To examine the health of newborns in Manitoba born between 1989 and 1994, the Manitoba Centre for Health Policy looked at preterm birth weight and mode of infant feeding. Using data from the Population Health Research Data Repository and the longitudinal Survey of Children and Youth, 1996, the conclusion confirmed the economic link such surveys have made, that of reduced economic well- being and reduced birth weight.

 

Manitoba’s breastfeeding rates continue to increase.

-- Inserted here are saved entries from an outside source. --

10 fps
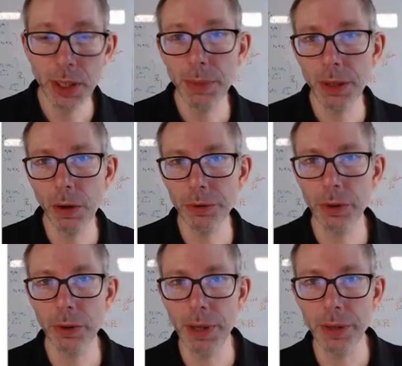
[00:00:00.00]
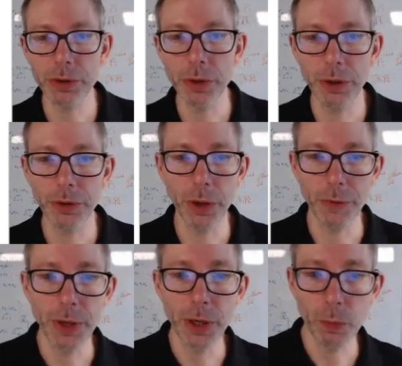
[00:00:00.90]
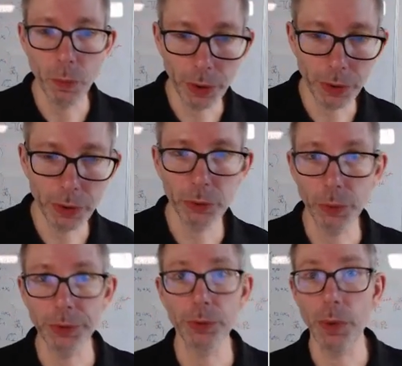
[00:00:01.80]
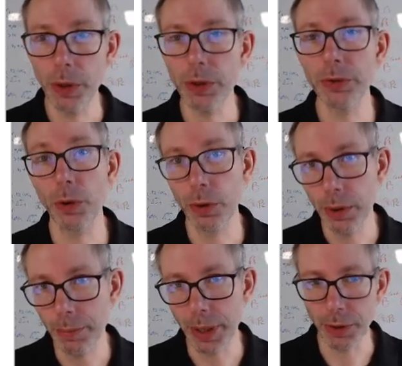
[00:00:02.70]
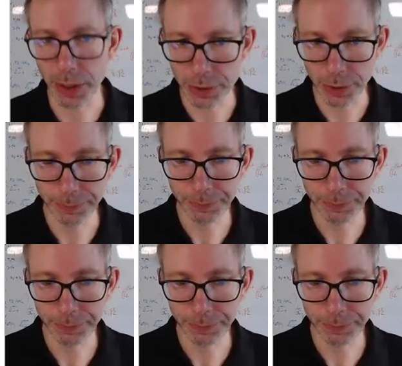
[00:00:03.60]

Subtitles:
but also about the choice of workers where to work, so migration.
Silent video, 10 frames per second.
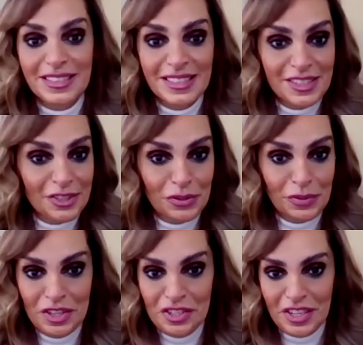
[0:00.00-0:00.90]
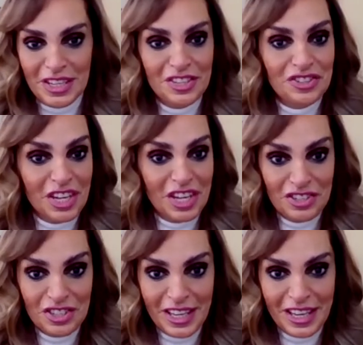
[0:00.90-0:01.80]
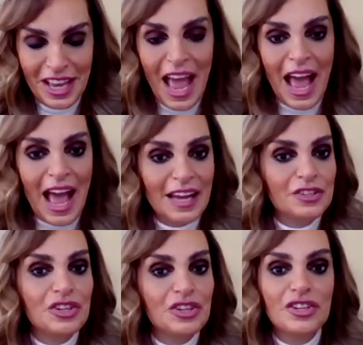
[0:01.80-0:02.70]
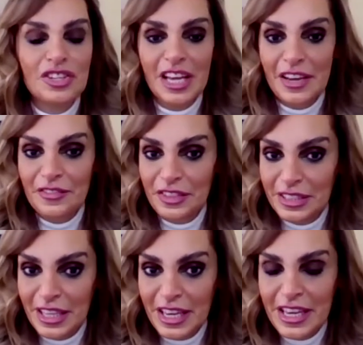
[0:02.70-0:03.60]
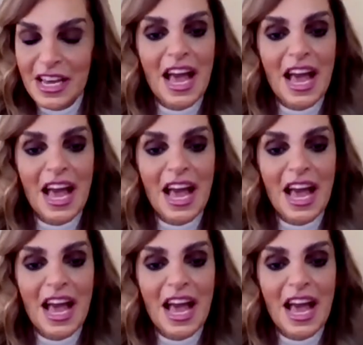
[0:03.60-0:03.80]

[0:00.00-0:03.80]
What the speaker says: the situation is changing and changing every day,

A mean rate of 78 per cent reflects a range of 64 per cent to 87 per cent in the Regional Health Authorities and 66 per cent to 90 per cent in the Winnipeg Community Areas. Additionally, of those initiating breastfeeding, 42 per cent breastfed for six months or longer.

 

Howard RC, Howard FM, Lanphear B, Eberly S, deBlieck EA, Oakes D, Lawrence RA. Randomized Clinical Trial of Pacifier Use and Bottle-Feeding or Cupfeeding and Their Effect on Breastfeeding. Pediatrics 111: 511-518, 2003

 

To determine the effect of artificial nipples on breastfeeding duration. 700 breastfed newborns were randomly put into one of four intervention groups: bottle/early pacifier, bottle/late pacifier, cup/early pacifier, or cup/late pacifier. Breastfeeding and artificial nipple use data were collected at delivery and at 2, 5, 10, 16, 24, 38, and 52 weeks’ postpartum.

 

The results support the World Health Organization recommendations which discourage the use of pacifiers and bottle feeding.

 

They found:

Supplemental feedings, regardless of method (cup or bottle), had a detrimental effect on breastfeeding duration. Exclusive breastfeeding at 4 weeks was less likely among infants exposed to pacifiers. There were no differences in cup versus bottle groups for breastfeeding duration.  They concluded that, "Pacifier use in the neonatal period was detrimental to exclusive and overall breastfeeding. These findings support recommendations to avoid exposing breastfed infants to artificial nipples in the neonatal period."